▶ **Activity**: Make an exact copy of the records, omitting all images.

▶ **Source records**:
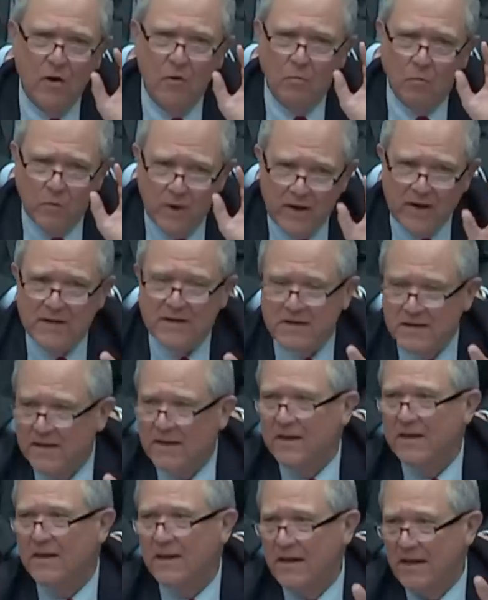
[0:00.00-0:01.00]
We
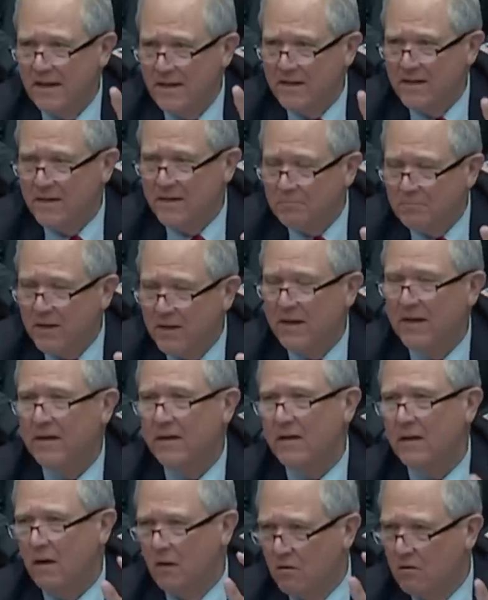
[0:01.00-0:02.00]
did
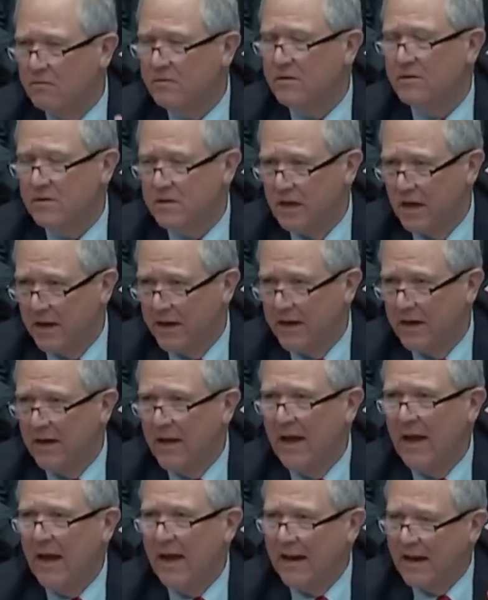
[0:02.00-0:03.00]
independent oversight,
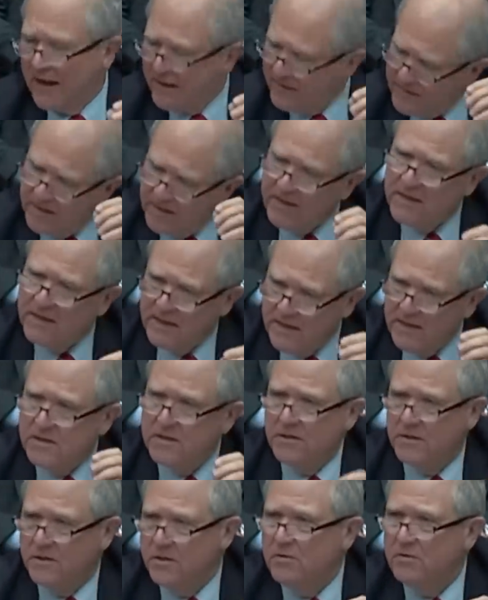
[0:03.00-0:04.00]
and I think you need
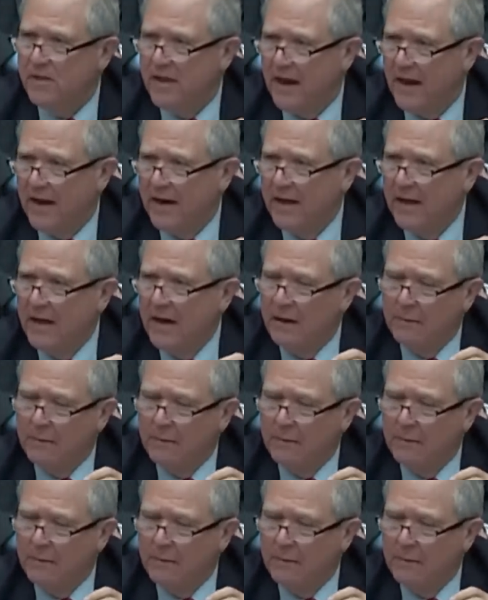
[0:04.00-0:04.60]
to do that.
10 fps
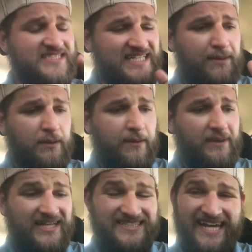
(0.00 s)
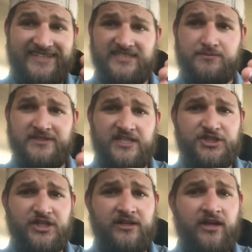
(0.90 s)
step up and take this
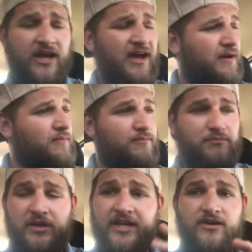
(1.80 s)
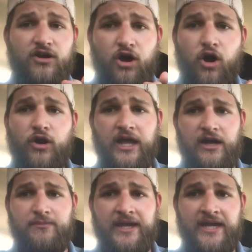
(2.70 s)
position, play your heart
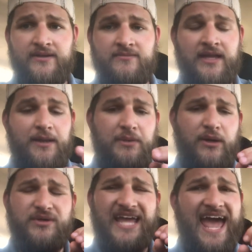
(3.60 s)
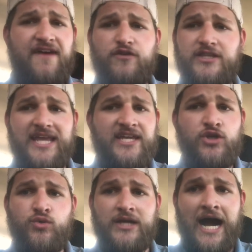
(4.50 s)
out, man. Play with everything
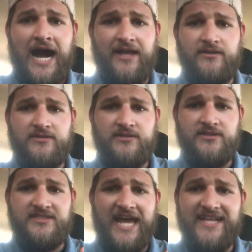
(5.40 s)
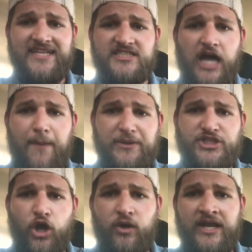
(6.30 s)
you got. Take this
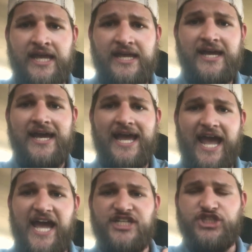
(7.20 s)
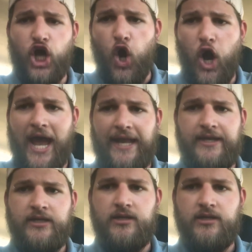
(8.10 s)
opportunity and do it.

▶ **Finished task**:
[0:00.00-0:01.00]
We
[0:01.00-0:02.00]
did
[0:02.00-0:03.00]
independent oversight,
[0:03.00-0:04.00]
and I think you need
[0:04.00-0:04.60]
to do that.
10 fps
(0.00 s)
(0.90 s)
step up and take this
(1.80 s)
(2.70 s)
position, play your heart
(3.60 s)
(4.50 s)
out, man. Play with everything
(5.40 s)
(6.30 s)
you got. Take this
(7.20 s)
(8.10 s)
opportunity and do it.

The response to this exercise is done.